Before anyone gets too carried away with speculation about the NDB and the CRA and their likely role on the world stage, it would be good to conduct a brief reality check. There was another announcement of another alternative development bank just a few short years ago that received a similar amount of coverage and hoopla at the time that turned out to be all talk and no action. Remember the Bank of the South? Neither do most of the people who wrote about it at the time, and yet it seemed like a major development when it occurred.

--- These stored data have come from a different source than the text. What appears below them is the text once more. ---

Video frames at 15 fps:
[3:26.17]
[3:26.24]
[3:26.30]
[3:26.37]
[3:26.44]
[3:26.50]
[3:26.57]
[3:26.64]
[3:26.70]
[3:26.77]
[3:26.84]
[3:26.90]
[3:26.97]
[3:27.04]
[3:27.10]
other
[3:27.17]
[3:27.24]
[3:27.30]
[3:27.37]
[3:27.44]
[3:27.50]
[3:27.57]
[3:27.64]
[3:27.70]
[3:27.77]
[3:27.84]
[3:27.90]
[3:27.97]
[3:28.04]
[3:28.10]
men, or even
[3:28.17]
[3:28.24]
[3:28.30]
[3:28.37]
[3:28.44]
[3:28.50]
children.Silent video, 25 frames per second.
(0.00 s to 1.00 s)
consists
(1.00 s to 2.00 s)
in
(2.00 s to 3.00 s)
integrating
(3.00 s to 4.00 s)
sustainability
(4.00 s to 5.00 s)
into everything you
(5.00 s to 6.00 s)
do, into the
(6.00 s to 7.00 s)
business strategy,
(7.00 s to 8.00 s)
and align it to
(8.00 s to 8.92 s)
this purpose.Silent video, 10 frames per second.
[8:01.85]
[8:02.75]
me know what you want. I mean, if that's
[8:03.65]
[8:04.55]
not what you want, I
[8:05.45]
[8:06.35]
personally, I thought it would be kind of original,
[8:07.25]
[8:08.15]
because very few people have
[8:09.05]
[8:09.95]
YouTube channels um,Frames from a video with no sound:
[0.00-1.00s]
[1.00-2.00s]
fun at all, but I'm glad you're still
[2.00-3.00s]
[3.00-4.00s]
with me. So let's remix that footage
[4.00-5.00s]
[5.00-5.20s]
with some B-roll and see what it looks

That the BRICS are serious about following through with the NDB and the CRA is not in doubt, but that they can keep these organizations together and working toward a unified vision is very much doubtful at this moment. Internal divisions within the BRICS delayed the creation of the bank for years and even now tensions continue between the members. Brazil and China, for example, remain locked in disputes over China’s economic relation to the South American country; Brazil accuses the rising dragon of plundering their resources and dumping cheap manufactured goods on the country in return. China and India have also butted heads over control of the NDB’s policies and vision, and there is ongoing concern about whether South Africa will be able to live up to its financial obligations in these institutions.
All of this being said, the bank is hoping to make its first loan in 2016. When that happens, there will be no doubt that we will be living in a different world. The question is whether it will be a better one.